RECORD EXTRACTS: Begin

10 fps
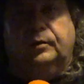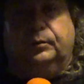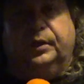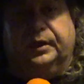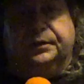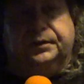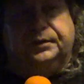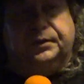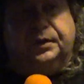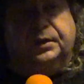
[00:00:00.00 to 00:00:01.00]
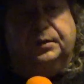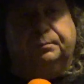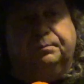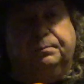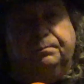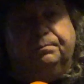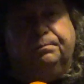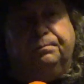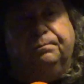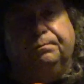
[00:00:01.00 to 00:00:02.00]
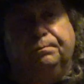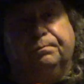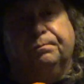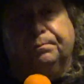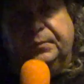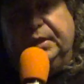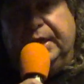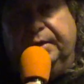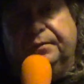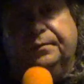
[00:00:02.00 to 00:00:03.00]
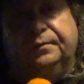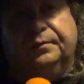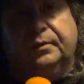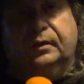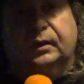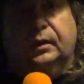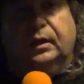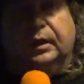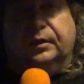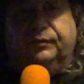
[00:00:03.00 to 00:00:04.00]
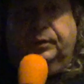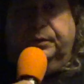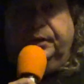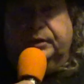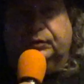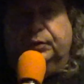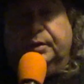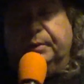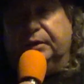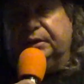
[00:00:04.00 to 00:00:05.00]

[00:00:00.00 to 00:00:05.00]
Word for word: what else? Um, yeah. I could throw in the truth about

RECORD EXTRACTS: End

- TASK BRIEF:
Transcribe the whole listing above exactly and leave out the pictures.

- TASK RESPONSE:
10 fps
[00:00:00.00 to 00:00:01.00]
[00:00:01.00 to 00:00:02.00]
[00:00:02.00 to 00:00:03.00]
[00:00:03.00 to 00:00:04.00]
[00:00:04.00 to 00:00:05.00]

[00:00:00.00 to 00:00:05.00]
Word for word: what else? Um, yeah. I could throw in the truth about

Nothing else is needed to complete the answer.